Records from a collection
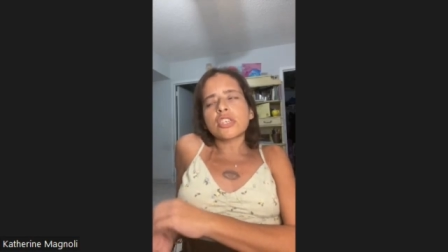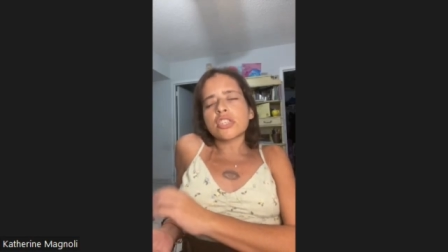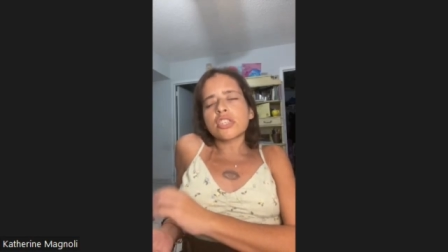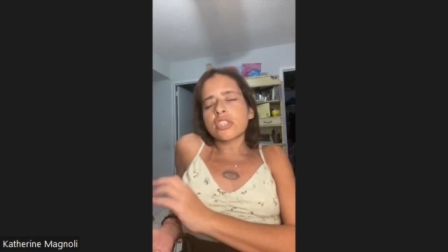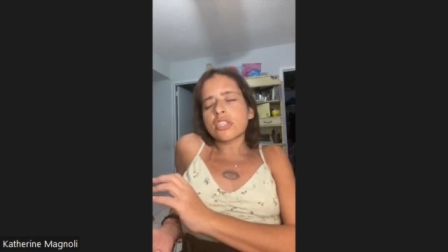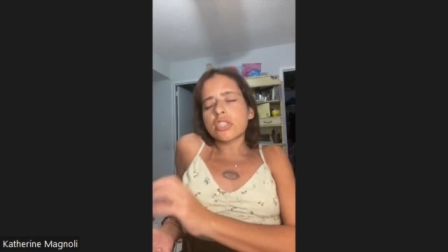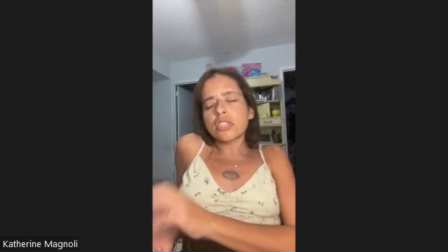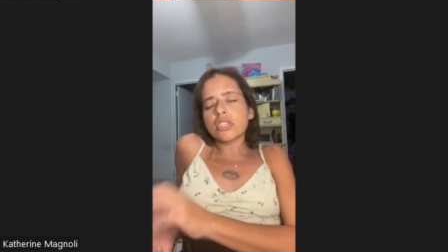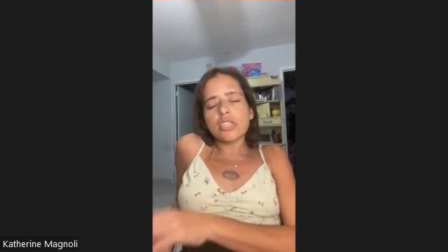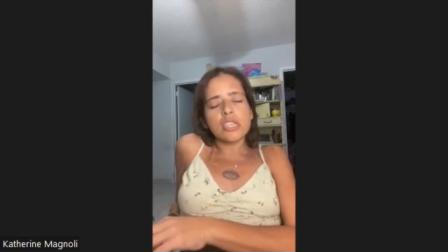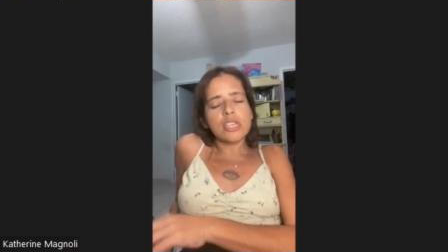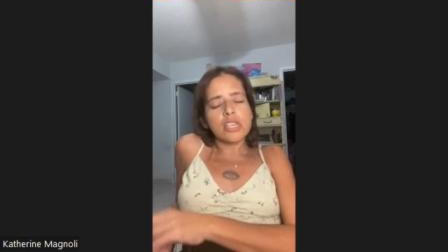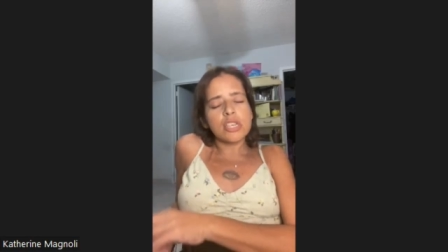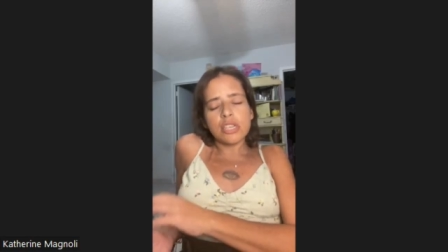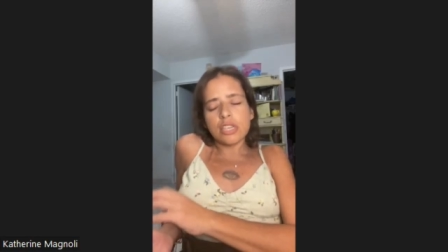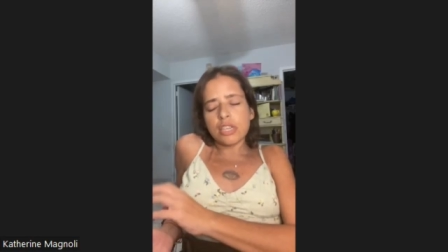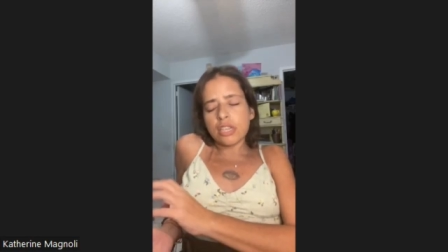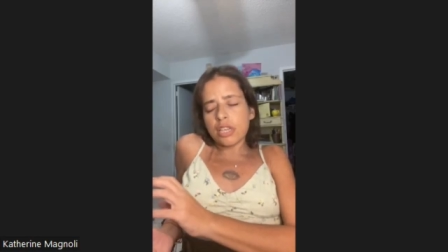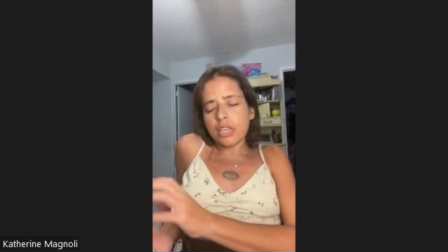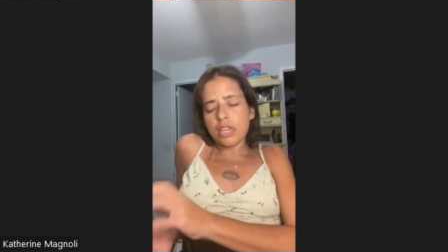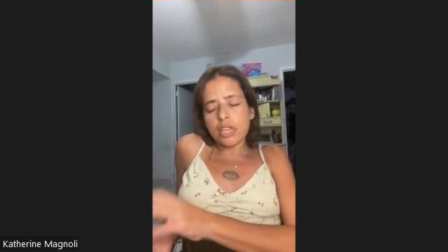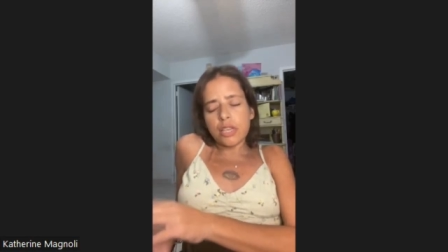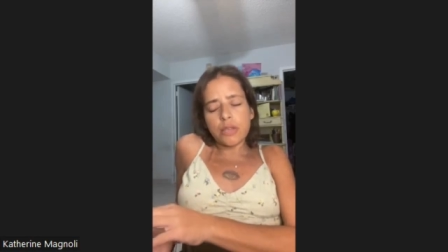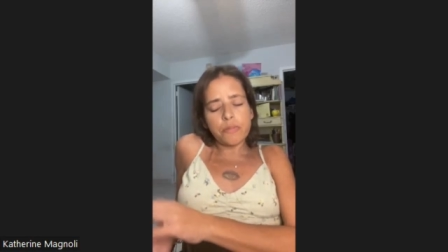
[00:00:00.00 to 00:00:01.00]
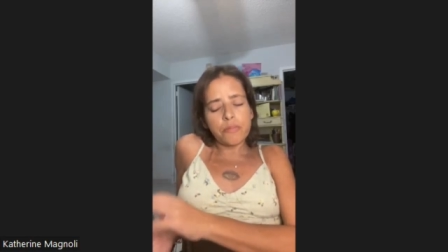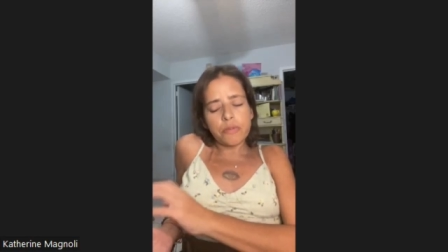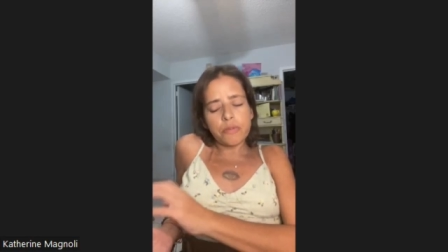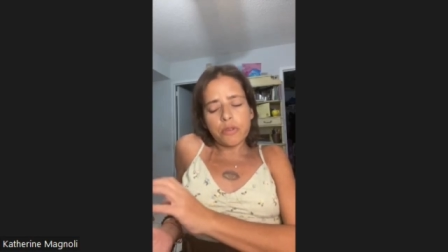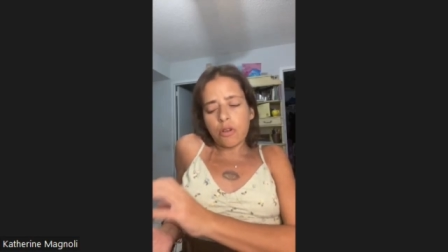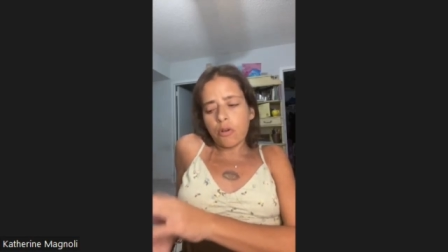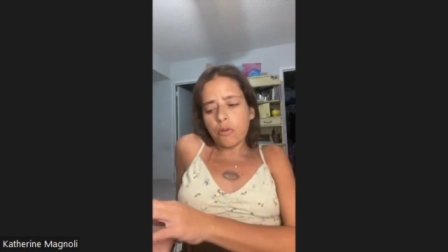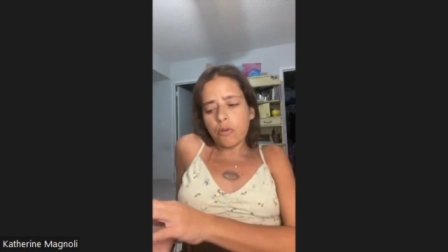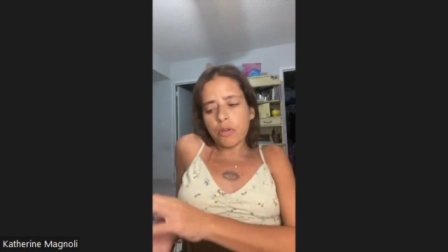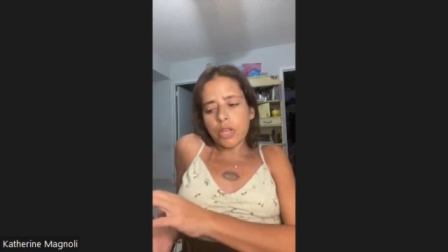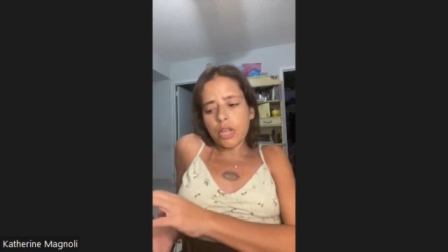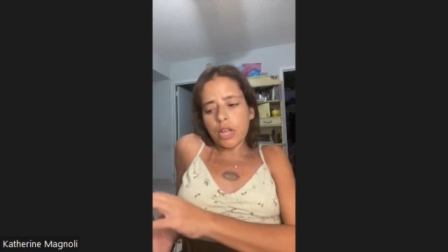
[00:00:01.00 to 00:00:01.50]
just to keep
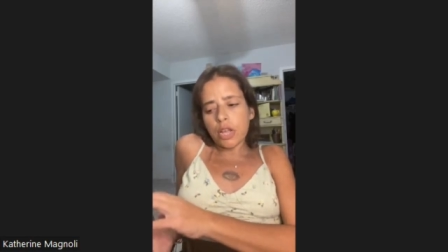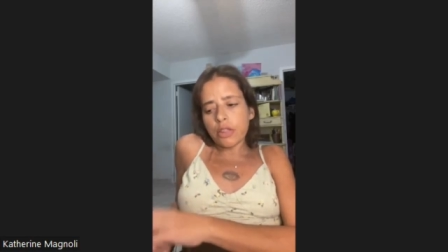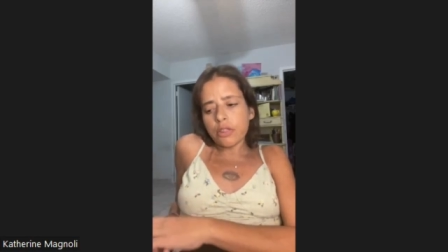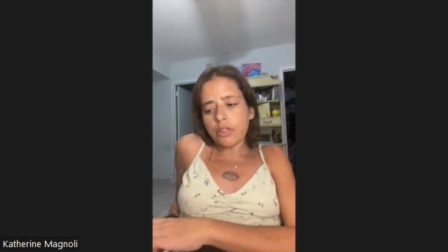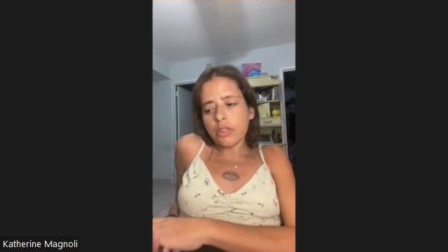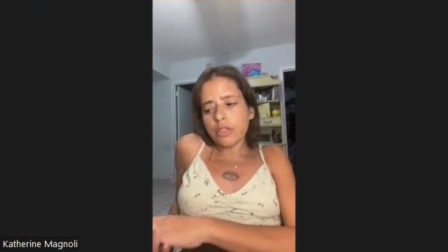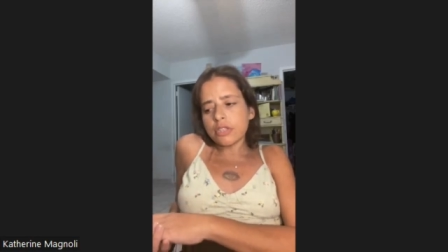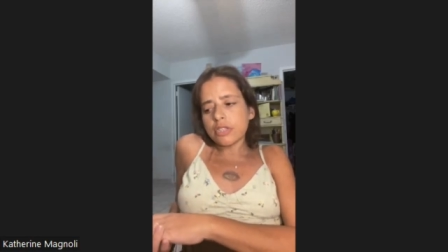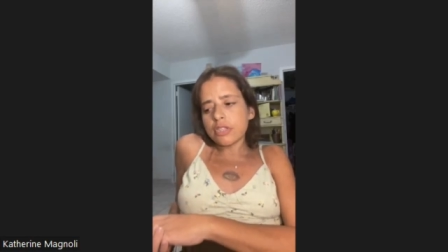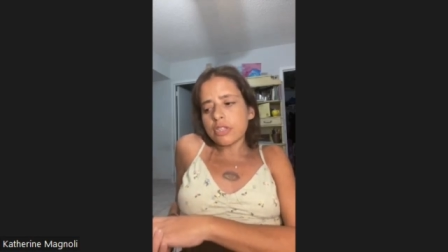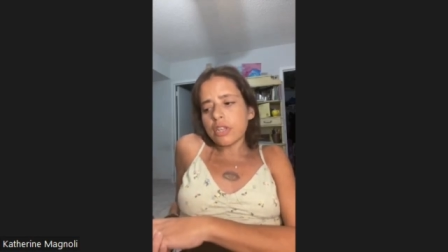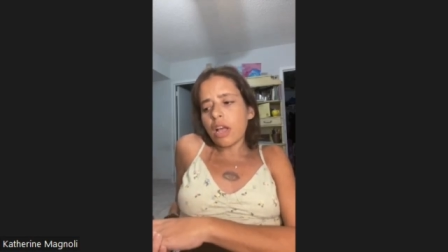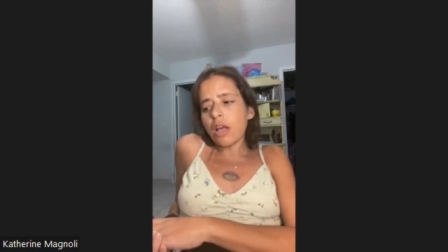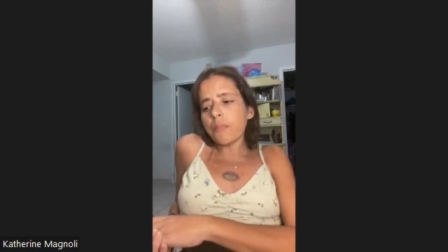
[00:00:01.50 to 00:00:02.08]
going on this mm.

#### [Task to complete]
Set each line of the records down again exactly as it reads. Omit the pictures.

#### [Answer section]
[00:00:00.00 to 00:00:01.00]
[00:00:01.00 to 00:00:01.50]
just to keep
[00:00:01.50 to 00:00:02.08]
going on this mm.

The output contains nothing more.